The other thing I wanted to go ahead and get out of the way was a kernel heap allocator.  If there’s another function we all take for granted, it’s malloc( ).  There is no malloc( ) in your kernel if you don’t write it yourself.  This itself was an interesting journey, because the first challenge is finding a place to start the heap.  Placing the heap wrong might mean overwriting the kernel or running into memory dedicated to hardware I/O.  Fortunately, there isn’t much hardware to dodge once you’re above the 1MB offset, so the question is how to find where the kernel ends.  The way I’ve solved this is by extending the linker script called “kernel.ld”.  The PROVIDE( ) function in linker script language is particularly useful, and it lets you store information gathered in the linking process into C variables which you declare “extern”.  You can see the code which “receives” this information in kern/init.c.
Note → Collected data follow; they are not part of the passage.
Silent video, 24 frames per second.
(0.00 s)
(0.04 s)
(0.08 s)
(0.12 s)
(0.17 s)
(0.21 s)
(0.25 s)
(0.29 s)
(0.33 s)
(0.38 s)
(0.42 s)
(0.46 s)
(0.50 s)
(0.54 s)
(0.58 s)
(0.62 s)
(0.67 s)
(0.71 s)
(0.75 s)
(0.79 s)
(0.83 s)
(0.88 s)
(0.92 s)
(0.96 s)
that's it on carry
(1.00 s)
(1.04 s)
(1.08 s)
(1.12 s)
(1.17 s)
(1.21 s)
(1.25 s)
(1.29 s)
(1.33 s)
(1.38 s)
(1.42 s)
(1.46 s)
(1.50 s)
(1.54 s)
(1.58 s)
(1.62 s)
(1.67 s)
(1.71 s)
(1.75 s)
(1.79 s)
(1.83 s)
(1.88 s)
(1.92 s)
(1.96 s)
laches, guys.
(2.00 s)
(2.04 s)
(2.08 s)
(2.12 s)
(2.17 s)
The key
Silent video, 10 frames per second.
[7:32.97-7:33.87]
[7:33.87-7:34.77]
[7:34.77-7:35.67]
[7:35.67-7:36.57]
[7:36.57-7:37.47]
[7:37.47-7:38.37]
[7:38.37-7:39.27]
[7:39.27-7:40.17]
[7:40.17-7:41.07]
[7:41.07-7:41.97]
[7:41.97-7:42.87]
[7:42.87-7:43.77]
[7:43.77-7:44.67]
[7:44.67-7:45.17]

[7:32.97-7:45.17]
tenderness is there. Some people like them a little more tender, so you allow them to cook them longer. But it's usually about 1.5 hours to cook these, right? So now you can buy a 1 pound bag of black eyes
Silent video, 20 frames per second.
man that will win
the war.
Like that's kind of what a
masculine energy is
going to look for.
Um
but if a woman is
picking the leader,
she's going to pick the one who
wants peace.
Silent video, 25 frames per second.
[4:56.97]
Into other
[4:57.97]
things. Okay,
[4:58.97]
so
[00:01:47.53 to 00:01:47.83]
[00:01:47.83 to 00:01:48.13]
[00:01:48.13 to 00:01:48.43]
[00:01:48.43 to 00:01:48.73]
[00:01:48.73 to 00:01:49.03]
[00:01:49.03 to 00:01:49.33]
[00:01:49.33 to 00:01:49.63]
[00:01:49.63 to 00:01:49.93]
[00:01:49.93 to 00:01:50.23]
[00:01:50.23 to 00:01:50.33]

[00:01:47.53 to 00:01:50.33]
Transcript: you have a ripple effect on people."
What about the allocator itself?  Well, I decided that determining the amount of RAM on the target platform was a fish too big to fry right away.  RAM detection requires that I either give up my boot loader in favor of GRUB or that I add RAM detection into my boot loader before I go into protected mode (since it requires BIOS calls).  Both are non-trivial, and I also don’t plan on doing any massive allocations any time soon.  Given this, the heap just naively assumes it’s got 1MB of space in which to work.  I’ll correct this in future releases.

The allocation algorithm is incredibly simple.  The allocator will check to see if it’s got a free chunk that’s already the right size and will return that if it’s available.  Otherwise, the last member of the free list is always the “frontier” of never-before-allocated space, and it will carve off a new hunk from it.  The algorithm for freeing space it so simply move the chunk from the “allocated list” into the “free list” for future use.  There’s no provision for coalescing chunks together in the free list or anything like that, and I have some reasons for not doing this.  The first reason is because, frankly, I expect that I will rewrite this heap allocator when I have RAM detection and other goodies of this nature available to me.  The other major reason is because this allocation scheme is, in reality, enough to keep development moving along for now.  ArcanOS currently just services itself, and its allocation needs are small, and the 1MB space is likely to be plenty for a while.  Moreover, I expect most of my allocation needs will be a handful of objects of regular size.  If I were allocating lots of things of different sizes, this would eat into memory pretty badly, but if I’m just allocating structs of the same type over and over again, this system works pretty well.  Finally, a more complex algorithm means more chances for bugs…at a time when my available debugging options aren’t huge.  It’s unwise to invite extra bugs for functionality you don’t need when you expect you’re going to rewrite it anyway.

A crummy malloc( ) is, by the way, WAY better than no malloc( ) at all.

And now, armed with console out and a heap allocator, it’s time for me to attack the last feature for the FOOL milestone — writing ISRs and turning on interrupts.